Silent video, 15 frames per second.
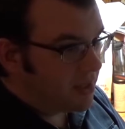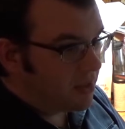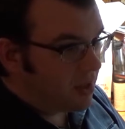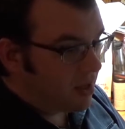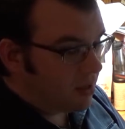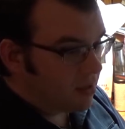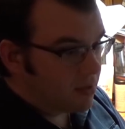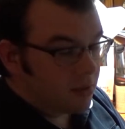and
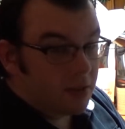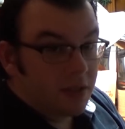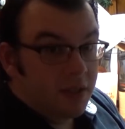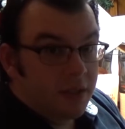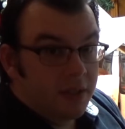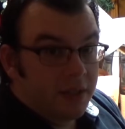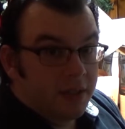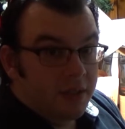art.
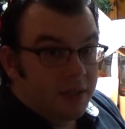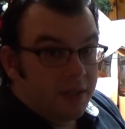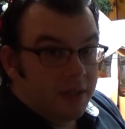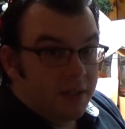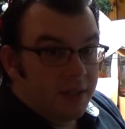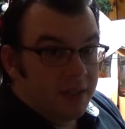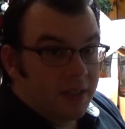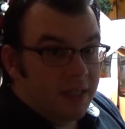
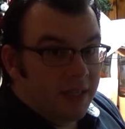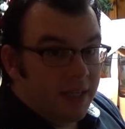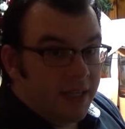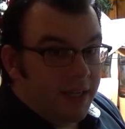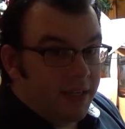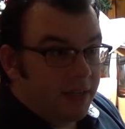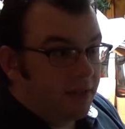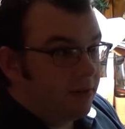
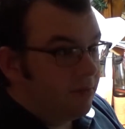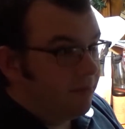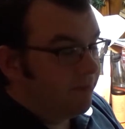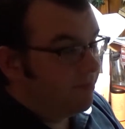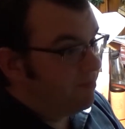And,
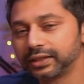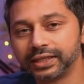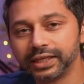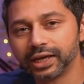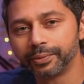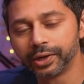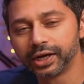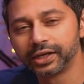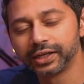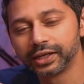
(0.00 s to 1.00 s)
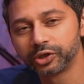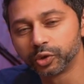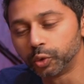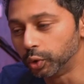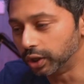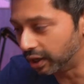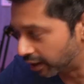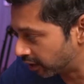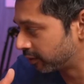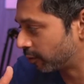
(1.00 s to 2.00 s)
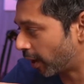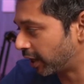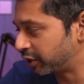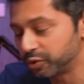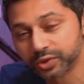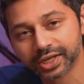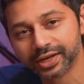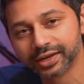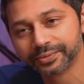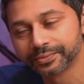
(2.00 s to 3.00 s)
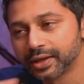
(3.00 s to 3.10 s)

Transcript: the ability to learn while using it,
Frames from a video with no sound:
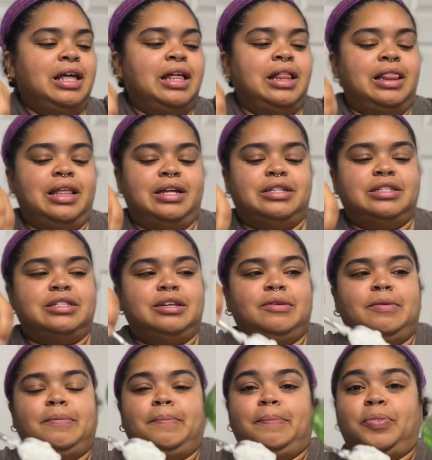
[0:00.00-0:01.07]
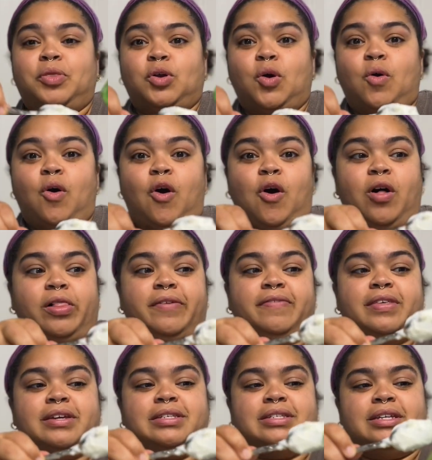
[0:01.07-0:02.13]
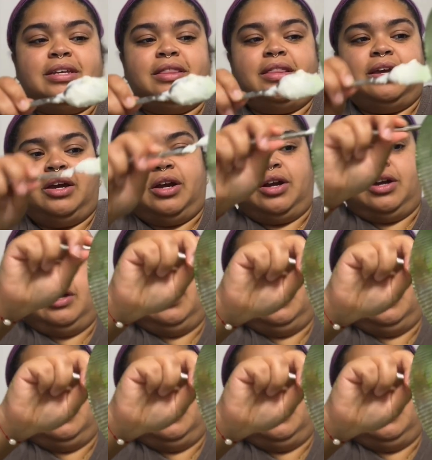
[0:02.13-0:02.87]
Let's throw all of this in there.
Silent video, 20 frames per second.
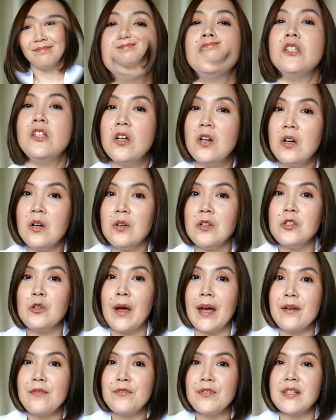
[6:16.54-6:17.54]
So,
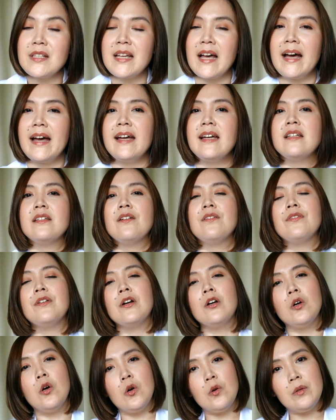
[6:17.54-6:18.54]
to emphasize,
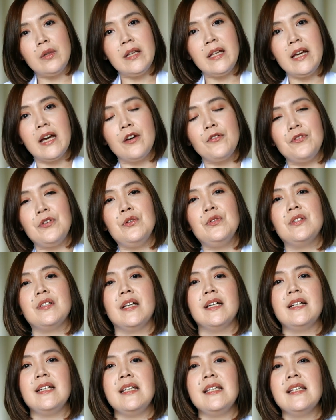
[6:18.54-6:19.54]
there are only a few
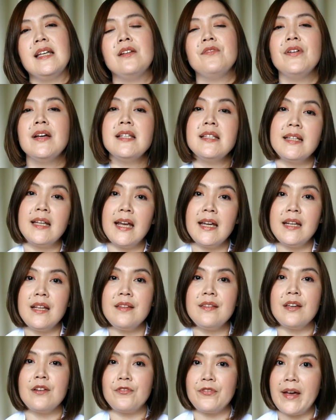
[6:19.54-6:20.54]
studies investigating
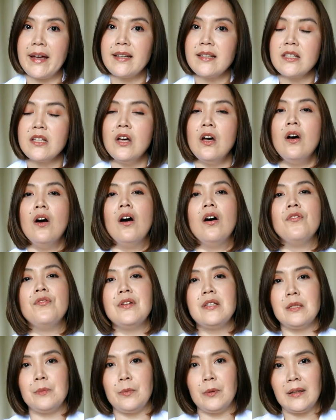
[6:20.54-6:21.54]
the effects of
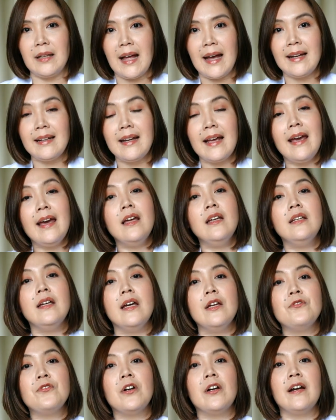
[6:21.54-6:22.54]
visible light and
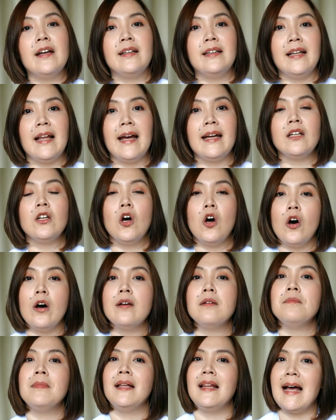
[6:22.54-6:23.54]
infrared light
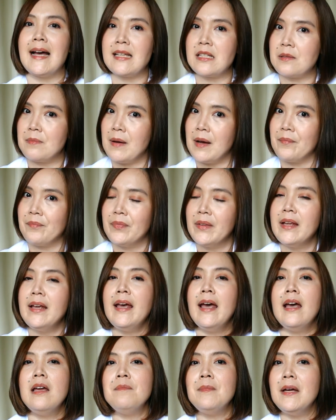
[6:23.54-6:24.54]
on melasma.
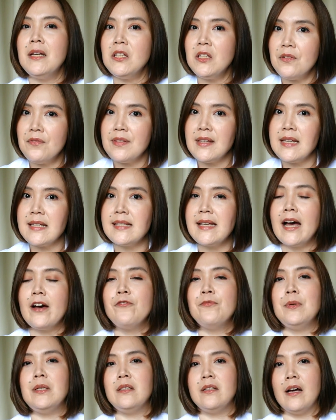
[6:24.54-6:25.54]
And many of these
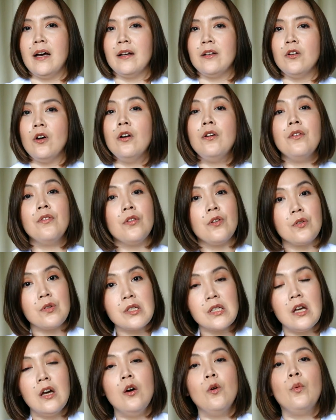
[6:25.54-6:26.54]
have been done on
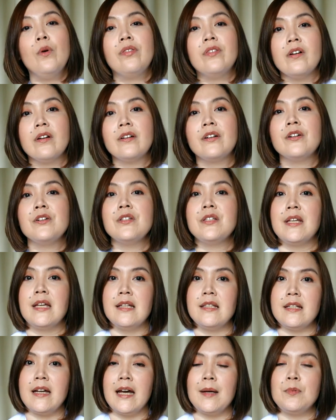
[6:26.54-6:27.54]
those with darker
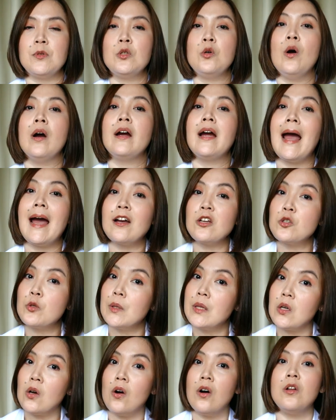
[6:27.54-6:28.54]
skin types who are
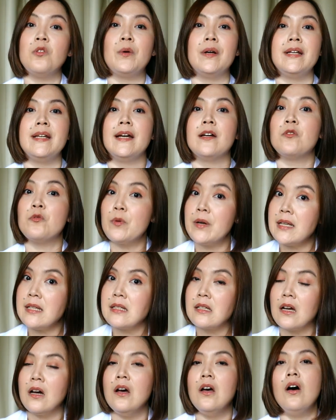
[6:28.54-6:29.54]
actually already at
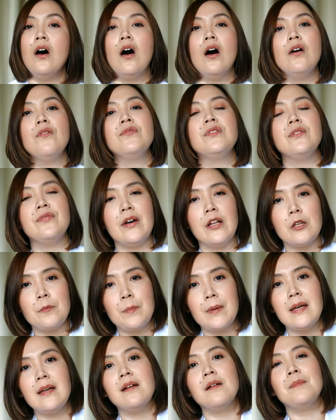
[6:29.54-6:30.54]
risk of
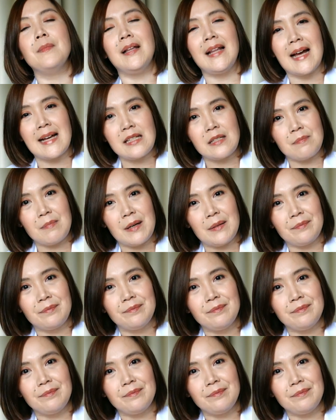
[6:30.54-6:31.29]
developing melasma.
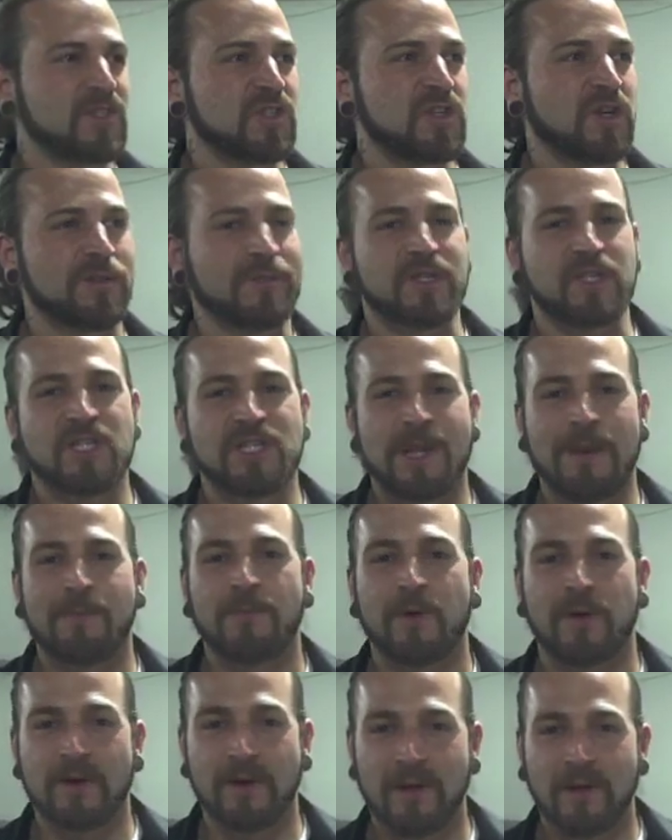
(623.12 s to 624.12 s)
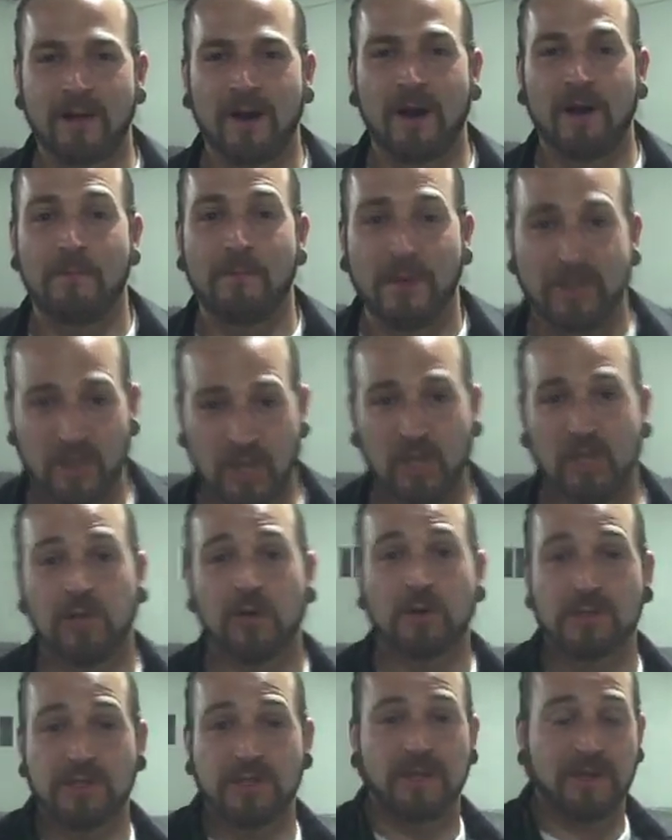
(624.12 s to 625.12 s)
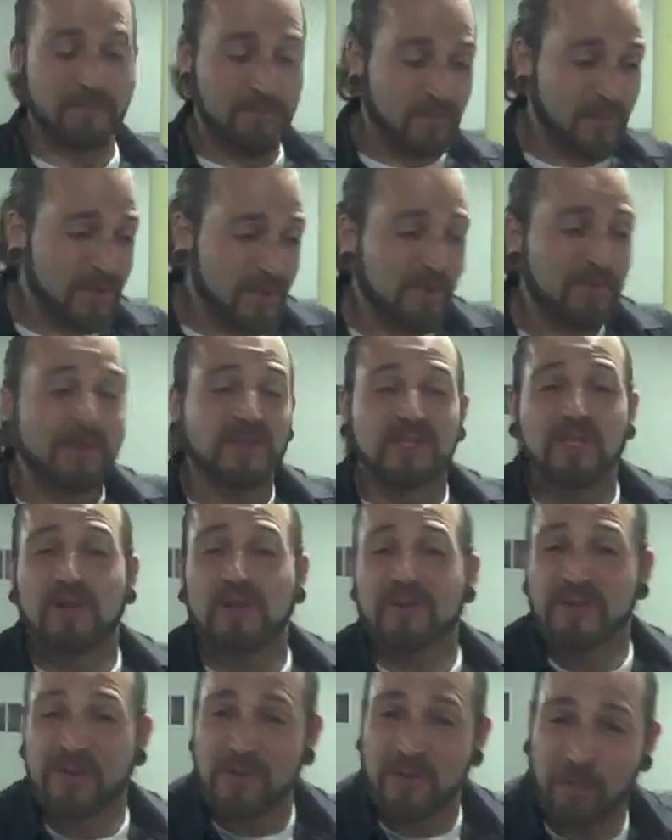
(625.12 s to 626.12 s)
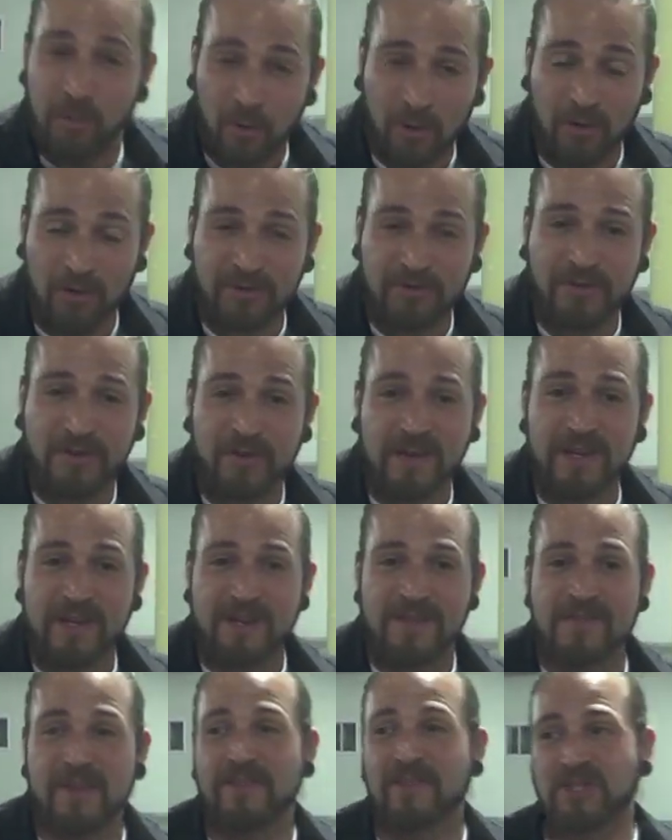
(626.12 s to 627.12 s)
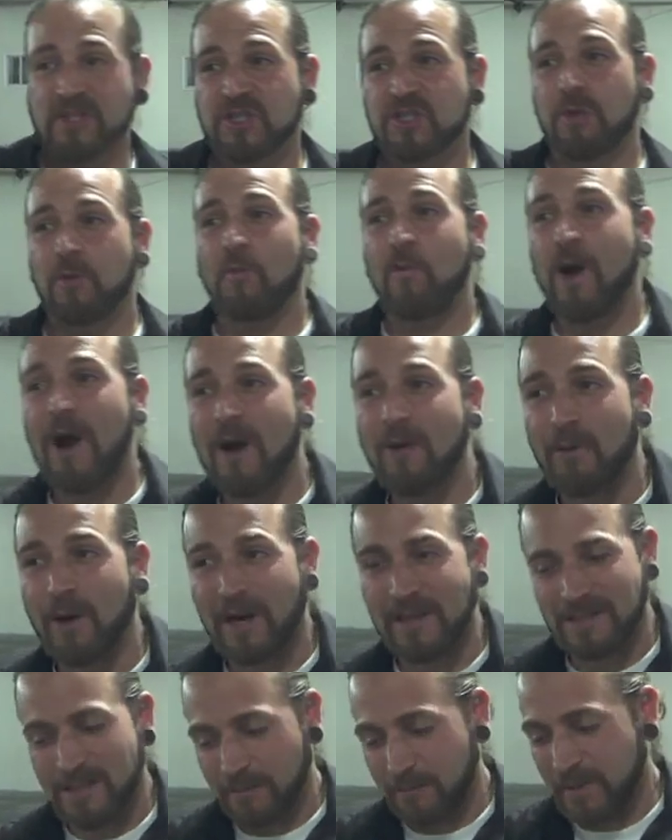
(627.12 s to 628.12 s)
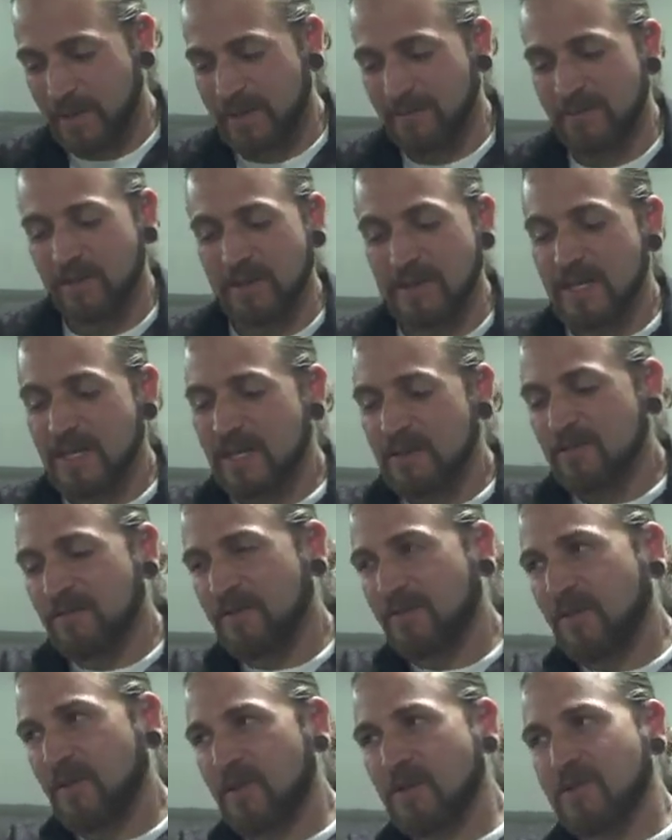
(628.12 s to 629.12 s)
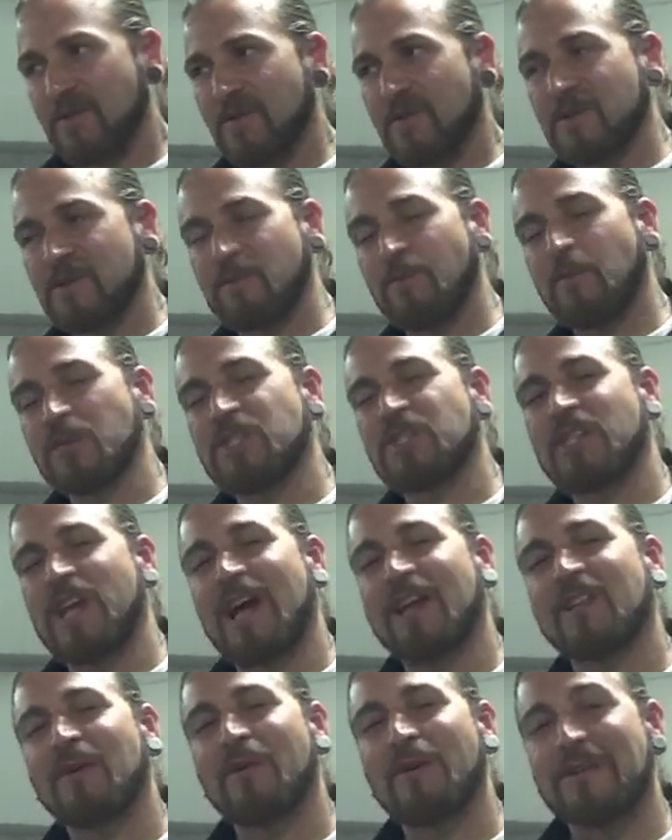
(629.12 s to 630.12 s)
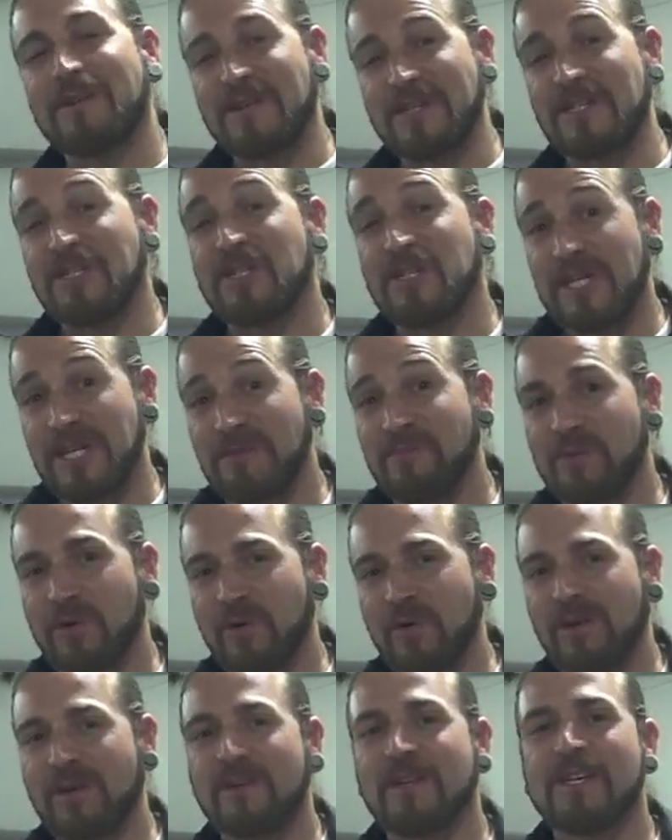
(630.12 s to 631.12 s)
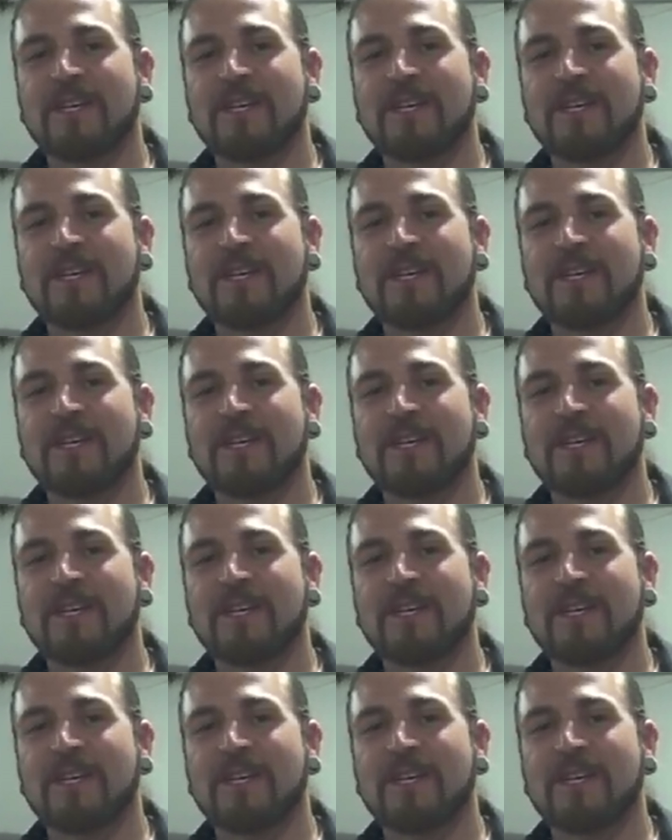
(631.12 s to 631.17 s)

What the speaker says: German Shepherd are much closer. They're much closer to the wolf than the Chihuahua. It's a bit of a further, more shallow into the gene pool.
------------------------
### PROBLEM STATEMENT
The reply should hold exactly the lines above, starting at the line with "[6:24.54-6:25.54]" and ending at the line with "(631.12 s to 631.17 s)", and no pictures.

### OUTPUT OF THE TASK
[6:24.54-6:25.54]
And many of these
[6:25.54-6:26.54]
have been done on
[6:26.54-6:27.54]
those with darker
[6:27.54-6:28.54]
skin types who are
[6:28.54-6:29.54]
actually already at
[6:29.54-6:30.54]
risk of
[6:30.54-6:31.29]
developing melasma.
(623.12 s to 624.12 s)
(624.12 s to 625.12 s)
(625.12 s to 626.12 s)
(626.12 s to 627.12 s)
(627.12 s to 628.12 s)
(628.12 s to 629.12 s)
(629.12 s to 630.12 s)
(630.12 s to 631.12 s)
(631.12 s to 631.17 s)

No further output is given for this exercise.